Старший только вздохнул.
— Вы тут о чем? — спросил средний сантехник, входя с раскрасневшимся лицом и мокрыми волосами. Видно было, что вода, действительно лучший из элементов, оказала на него благотворное влияние, временно примирив с действительностью.
— Вась, — осторожно спросил младший, — с легким паром, конечно, а ткани его ты зачем взял?
— Спасибо, какие ткани? — рассеянно спросил средний, елозя по голове махровым полотенцем. Старший незаметно пихнул младшего локтем в бок, приглашая закрыть вечер вопросов и ответов. — Такое ощущение, Санек, — глухо сказал средний из полотенца, — что ты подозреваешь меня в торговле внутренними органами.
Младший подобострастно рассмеялся.
— Сейчас один звонок сделаю, — сказал средний, — и мы продолжим разговор, составляющий главную прелесть в жизни зрелых образованных мужчин.
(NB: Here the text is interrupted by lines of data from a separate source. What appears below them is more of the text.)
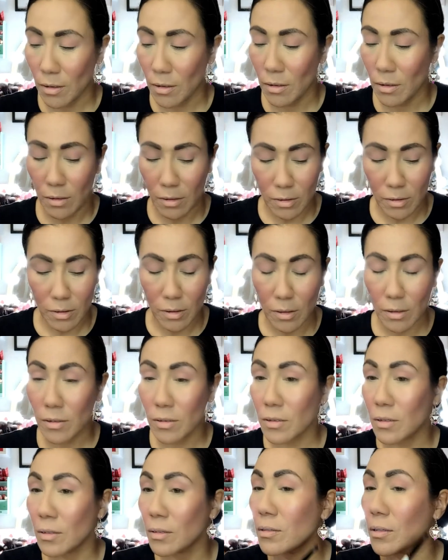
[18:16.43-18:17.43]

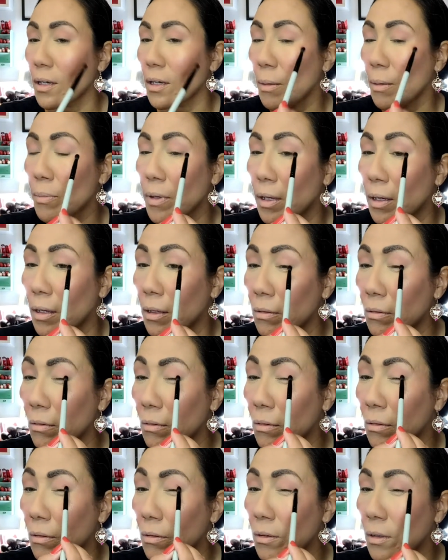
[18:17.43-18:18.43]
Just tap that
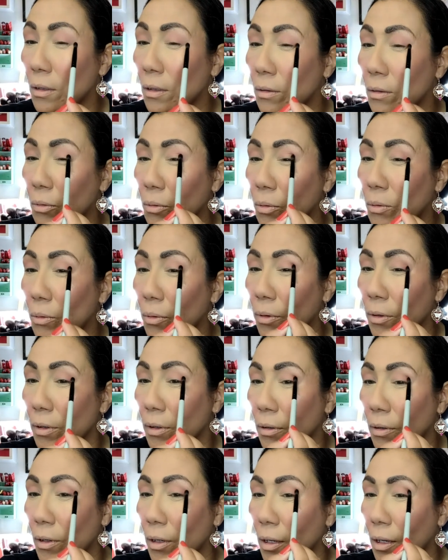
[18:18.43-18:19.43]
outer corner.
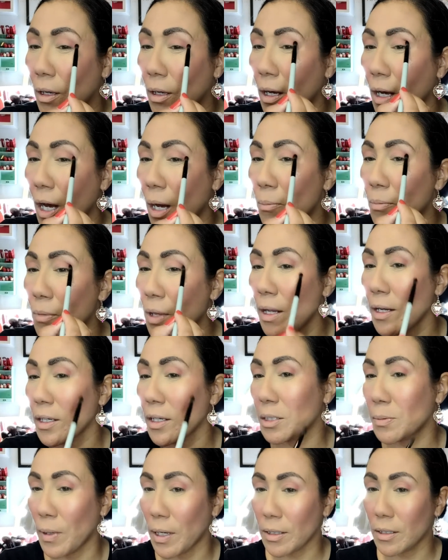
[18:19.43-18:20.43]
I'm not
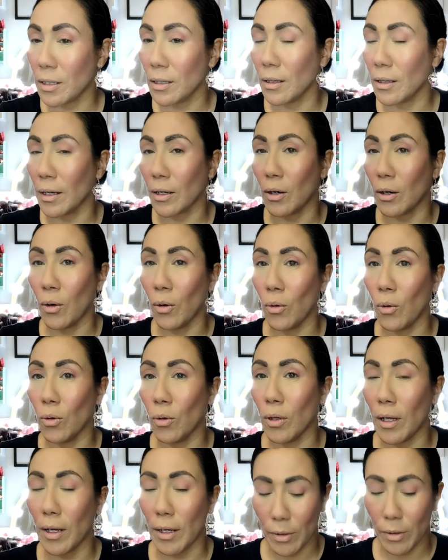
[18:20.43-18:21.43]
expecting like a whole lot
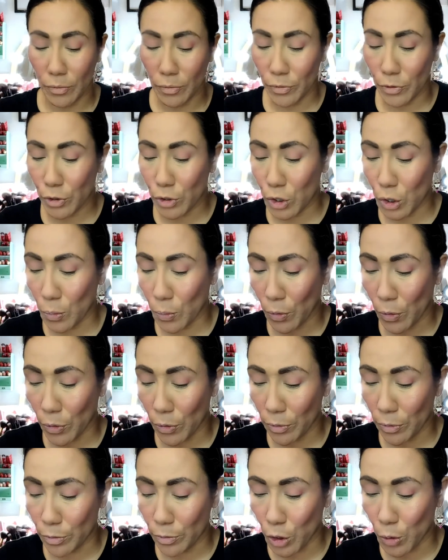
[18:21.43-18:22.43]
of super
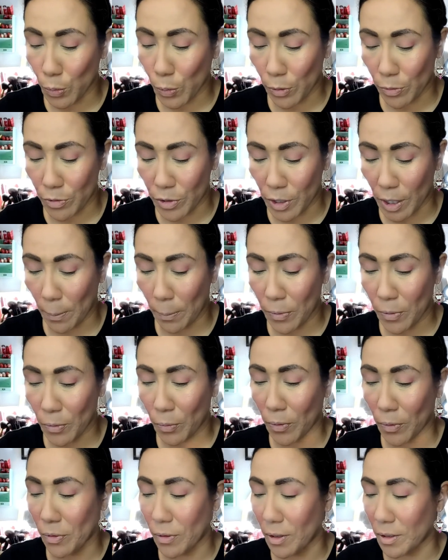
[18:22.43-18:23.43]
duper depth with
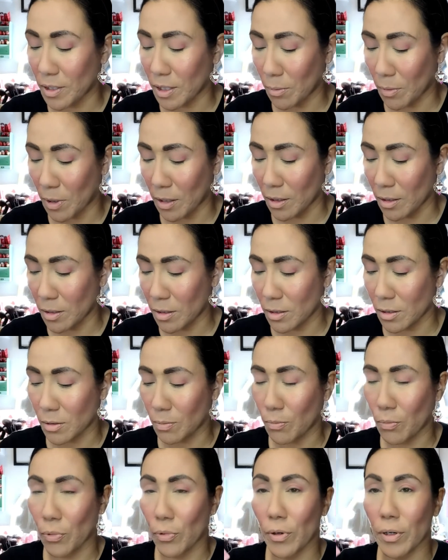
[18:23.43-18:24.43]
this. I mean, this is
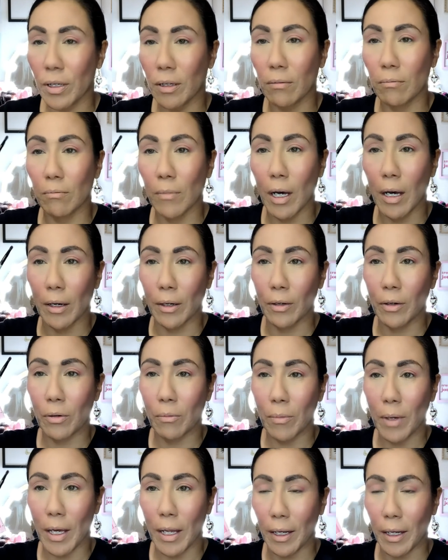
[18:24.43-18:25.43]
pretty
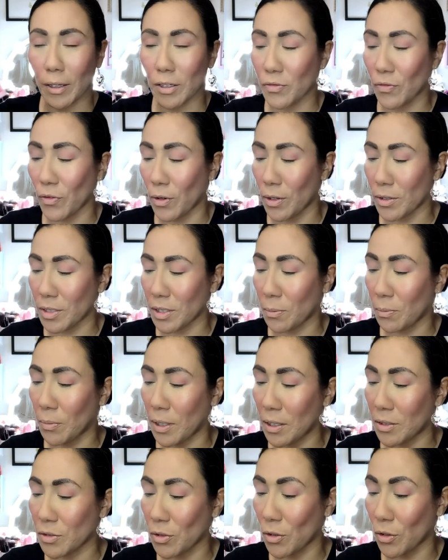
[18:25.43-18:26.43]
monochromatic as far as the pinks
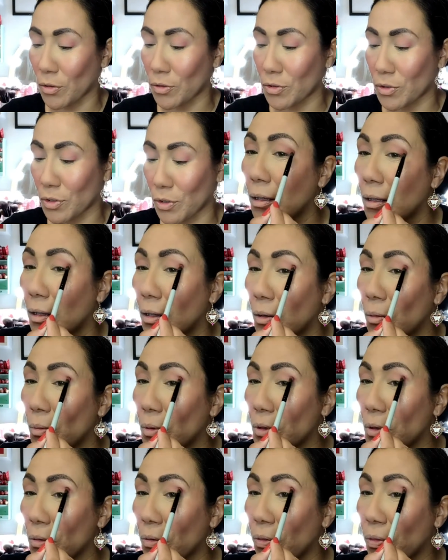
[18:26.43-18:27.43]
are concerned. When you
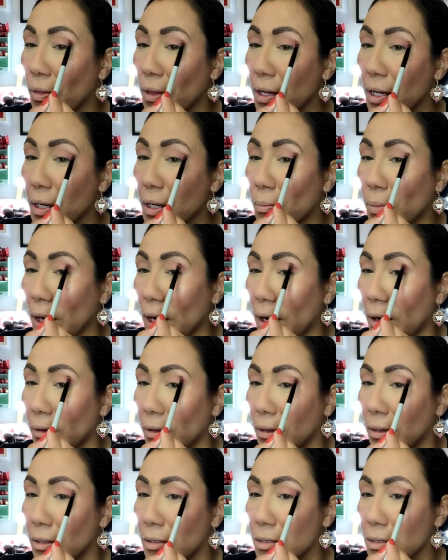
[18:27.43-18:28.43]
think about
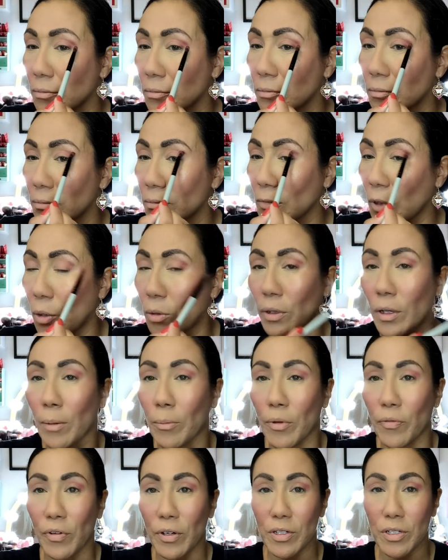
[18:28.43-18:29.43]
it, hold
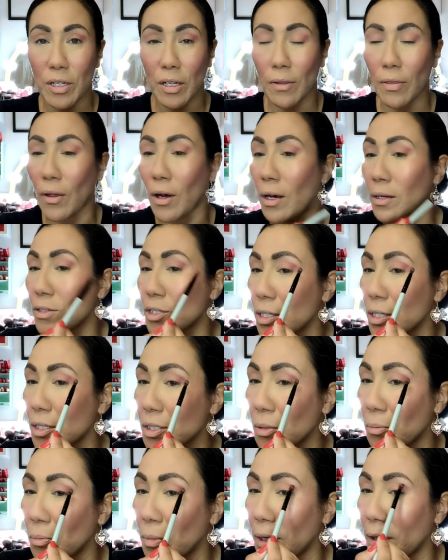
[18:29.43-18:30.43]
on, I'm going to finish that thought in
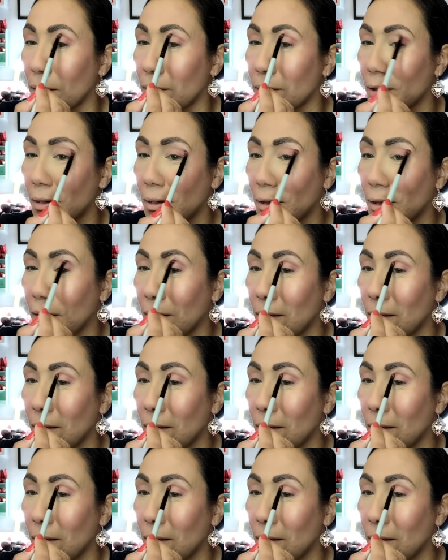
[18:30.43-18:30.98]
just a minute.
Он набрал номер, на третий гудок ему ответили, и он сказал туда:
— Добрый вечер. Да. Богатым не буду. Да, не последнее, как видите. Но я вас надолго не отвлеку. Жена ваша не подошла? Нет? Странно. Так вот что я хотел вам сказать. В людях, определенных к общественной службе, мелочность вообще отвратительна. Но насколько она постыдна и губительна в людях, приставленных обстоятельствами к литературному языку! Чем вы гордитесь? Вы что, искренне себя считаете человеком другой породы? Ну, так вот, дорогой вы наш агитатор, горлан и главарь. Какая у вас там глава на очереди, одиннадцатая? Чем намерены занять? Не хотите убедиться, что другой на вашем месте сделает ее лучше? Нет. Нет, спорить я не буду об этом. У меня нет потребности дискутировать с вами ни на какую тему. Всё. Привет жене.
Он бросил трубку. Два товарища смотрели на него со страхом. Опустив к столу лицо, кипящее желчью, он придвинул тетрадь с рассказом о несчастном семействе Осборнов, иллюминированным профильными рисунками женских ног, и написал:
«Глава одиннадцатая. — Когда в дверь позвонили, средний сантехник…»
— Василь, ты что затеял, — недоуменно сказал старший, подымаясь с места.
— Вася! Брось это, брось немедленно! — кричал младший. — И ни в коем случае не вздумай открывать дверь!
— «…средний сантехник, удивленно сказав: „Мы кого-то ждали?“, пошел открывать», — раздельно промолвил средний сантехник.